Assigned task
Print every line below exactly. Skip the pictures.

Start of Block

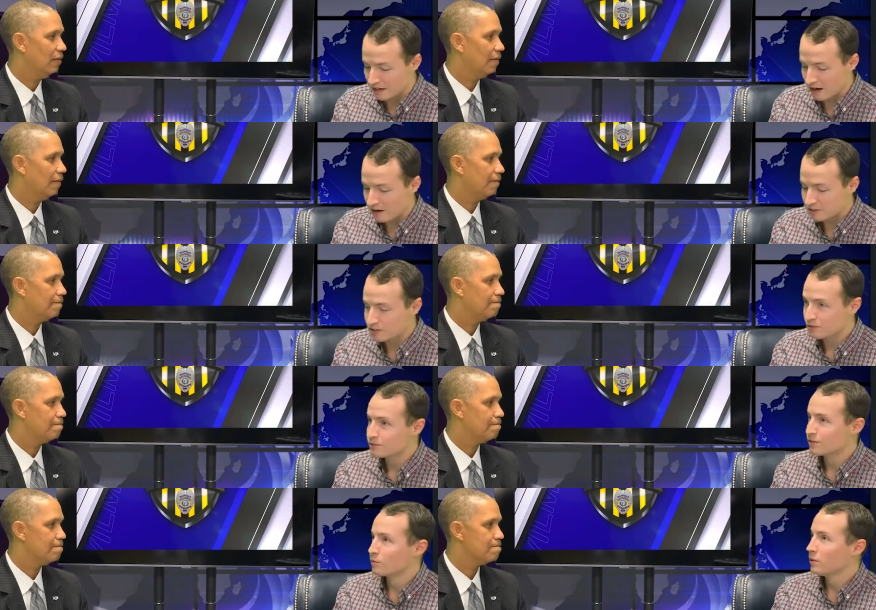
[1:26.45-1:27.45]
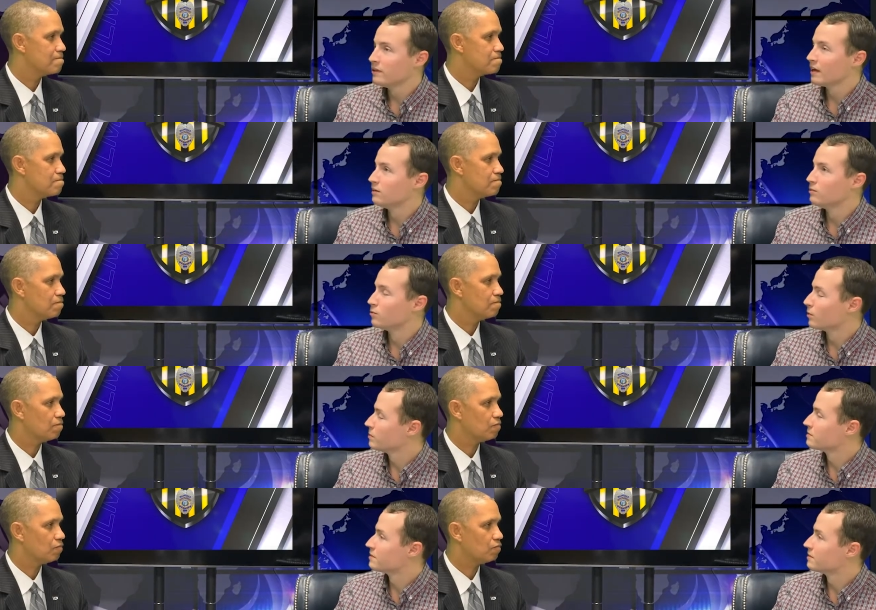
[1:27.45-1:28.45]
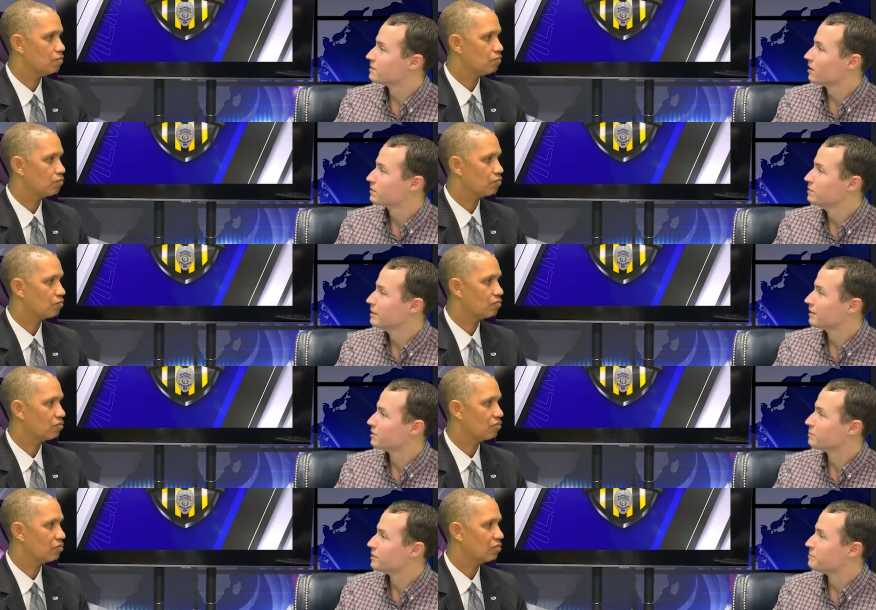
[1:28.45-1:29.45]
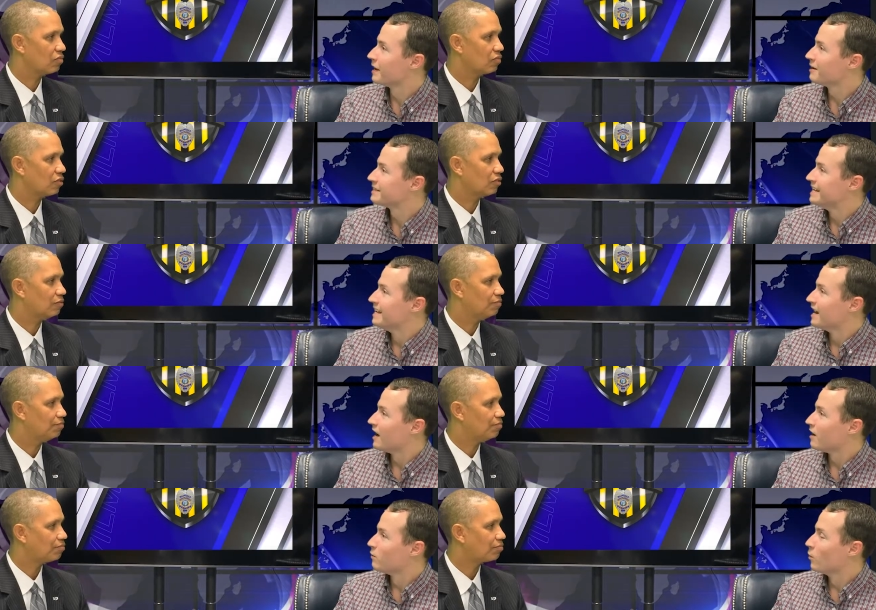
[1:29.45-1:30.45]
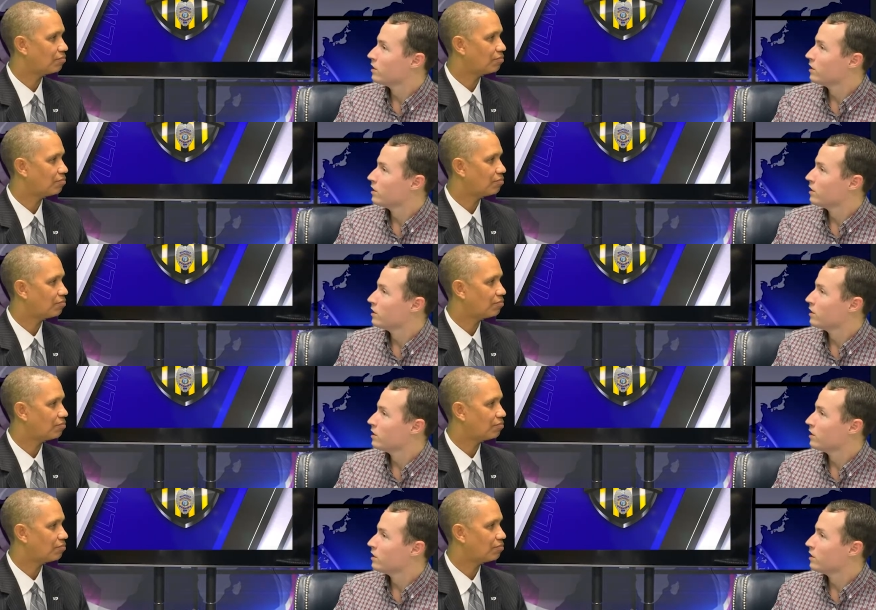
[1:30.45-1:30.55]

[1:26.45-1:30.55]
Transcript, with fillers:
Speaker 1: All right, so, so with that new role, sir, talk to me a little bit about uh, what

End of Block

Written answer
[1:26.45-1:27.45]
[1:27.45-1:28.45]
[1:28.45-1:29.45]
[1:29.45-1:30.45]
[1:30.45-1:30.55]

[1:26.45-1:30.55]
Transcript, with fillers:
Speaker 1: All right, so, so with that new role, sir, talk to me a little bit about uh, what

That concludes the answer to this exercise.